__Exercise objective__
What you return should match the data below exactly, with no pictures in it.

__Records supplied__
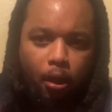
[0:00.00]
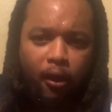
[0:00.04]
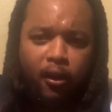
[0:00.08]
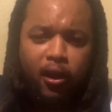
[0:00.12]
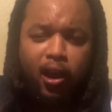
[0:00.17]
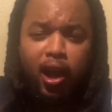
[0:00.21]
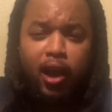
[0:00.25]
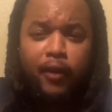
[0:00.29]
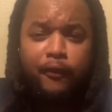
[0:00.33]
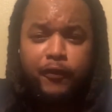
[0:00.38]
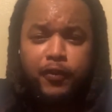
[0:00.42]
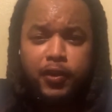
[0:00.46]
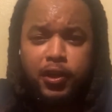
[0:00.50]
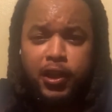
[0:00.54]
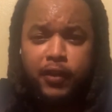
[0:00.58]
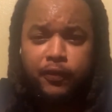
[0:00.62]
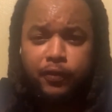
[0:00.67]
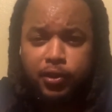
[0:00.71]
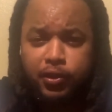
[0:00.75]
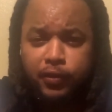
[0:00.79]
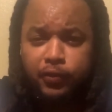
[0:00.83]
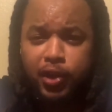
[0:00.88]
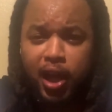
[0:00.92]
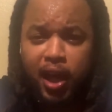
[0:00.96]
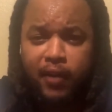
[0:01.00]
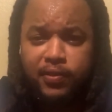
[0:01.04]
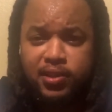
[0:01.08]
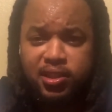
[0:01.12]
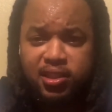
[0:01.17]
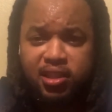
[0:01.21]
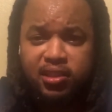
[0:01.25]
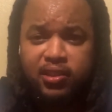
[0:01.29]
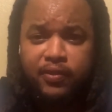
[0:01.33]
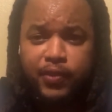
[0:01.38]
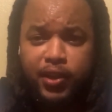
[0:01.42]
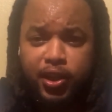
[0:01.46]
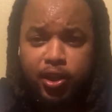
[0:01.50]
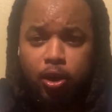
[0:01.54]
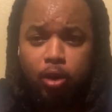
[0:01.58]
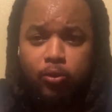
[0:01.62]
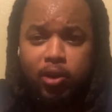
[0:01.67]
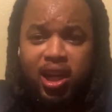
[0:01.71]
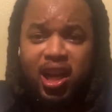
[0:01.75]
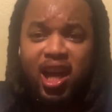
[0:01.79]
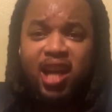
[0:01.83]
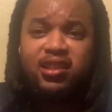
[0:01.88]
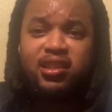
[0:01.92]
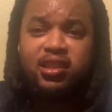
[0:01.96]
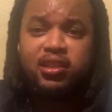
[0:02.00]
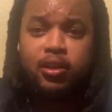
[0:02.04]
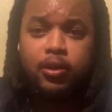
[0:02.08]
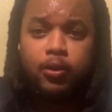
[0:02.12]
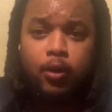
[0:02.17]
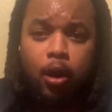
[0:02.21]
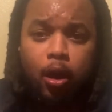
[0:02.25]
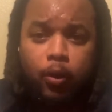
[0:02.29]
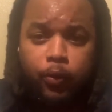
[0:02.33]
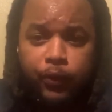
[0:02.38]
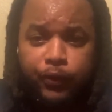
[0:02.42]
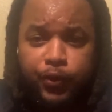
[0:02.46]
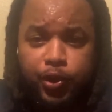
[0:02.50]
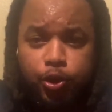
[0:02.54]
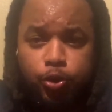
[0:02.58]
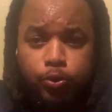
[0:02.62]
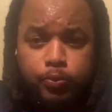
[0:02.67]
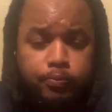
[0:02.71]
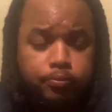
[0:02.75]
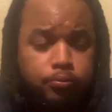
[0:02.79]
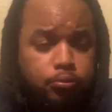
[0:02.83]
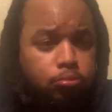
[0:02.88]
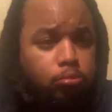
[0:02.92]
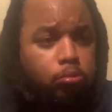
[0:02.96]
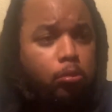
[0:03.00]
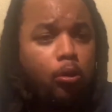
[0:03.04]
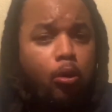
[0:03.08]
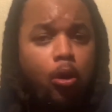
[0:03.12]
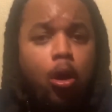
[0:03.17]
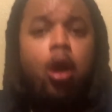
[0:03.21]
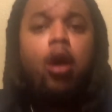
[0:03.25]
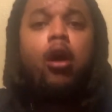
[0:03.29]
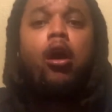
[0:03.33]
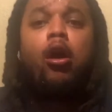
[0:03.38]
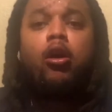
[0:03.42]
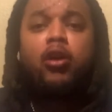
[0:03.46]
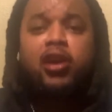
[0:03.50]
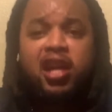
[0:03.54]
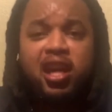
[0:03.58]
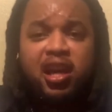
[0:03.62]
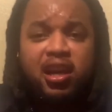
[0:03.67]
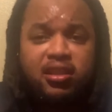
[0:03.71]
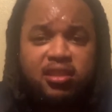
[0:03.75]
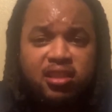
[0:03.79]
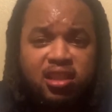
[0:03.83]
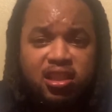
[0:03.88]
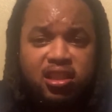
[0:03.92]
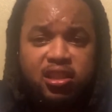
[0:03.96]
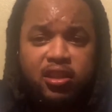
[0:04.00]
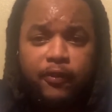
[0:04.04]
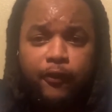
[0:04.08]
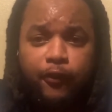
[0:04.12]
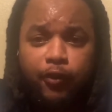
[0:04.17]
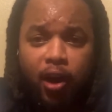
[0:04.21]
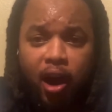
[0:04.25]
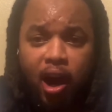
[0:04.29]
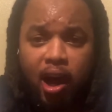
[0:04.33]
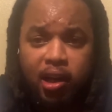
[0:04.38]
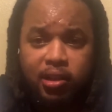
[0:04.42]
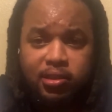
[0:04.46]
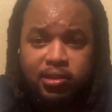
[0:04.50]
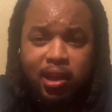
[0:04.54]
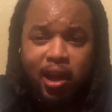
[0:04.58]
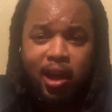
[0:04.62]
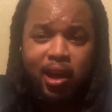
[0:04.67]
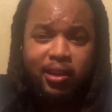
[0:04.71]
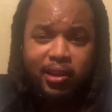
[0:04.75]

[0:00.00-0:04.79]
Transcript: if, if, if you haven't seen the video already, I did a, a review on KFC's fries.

__Task answer__
[0:00.00]
[0:00.04]
[0:00.08]
[0:00.12]
[0:00.17]
[0:00.21]
[0:00.25]
[0:00.29]
[0:00.33]
[0:00.38]
[0:00.42]
[0:00.46]
[0:00.50]
[0:00.54]
[0:00.58]
[0:00.62]
[0:00.67]
[0:00.71]
[0:00.75]
[0:00.79]
[0:00.83]
[0:00.88]
[0:00.92]
[0:00.96]
[0:01.00]
[0:01.04]
[0:01.08]
[0:01.12]
[0:01.17]
[0:01.21]
[0:01.25]
[0:01.29]
[0:01.33]
[0:01.38]
[0:01.42]
[0:01.46]
[0:01.50]
[0:01.54]
[0:01.58]
[0:01.62]
[0:01.67]
[0:01.71]
[0:01.75]
[0:01.79]
[0:01.83]
[0:01.88]
[0:01.92]
[0:01.96]
[0:02.00]
[0:02.04]
[0:02.08]
[0:02.12]
[0:02.17]
[0:02.21]
[0:02.25]
[0:02.29]
[0:02.33]
[0:02.38]
[0:02.42]
[0:02.46]
[0:02.50]
[0:02.54]
[0:02.58]
[0:02.62]
[0:02.67]
[0:02.71]
[0:02.75]
[0:02.79]
[0:02.83]
[0:02.88]
[0:02.92]
[0:02.96]
[0:03.00]
[0:03.04]
[0:03.08]
[0:03.12]
[0:03.17]
[0:03.21]
[0:03.25]
[0:03.29]
[0:03.33]
[0:03.38]
[0:03.42]
[0:03.46]
[0:03.50]
[0:03.54]
[0:03.58]
[0:03.62]
[0:03.67]
[0:03.71]
[0:03.75]
[0:03.79]
[0:03.83]
[0:03.88]
[0:03.92]
[0:03.96]
[0:04.00]
[0:04.04]
[0:04.08]
[0:04.12]
[0:04.17]
[0:04.21]
[0:04.25]
[0:04.29]
[0:04.33]
[0:04.38]
[0:04.42]
[0:04.46]
[0:04.50]
[0:04.54]
[0:04.58]
[0:04.62]
[0:04.67]
[0:04.71]
[0:04.75]

[0:00.00-0:04.79]
Transcript: if, if, if you haven't seen the video already, I did a, a review on KFC's fries.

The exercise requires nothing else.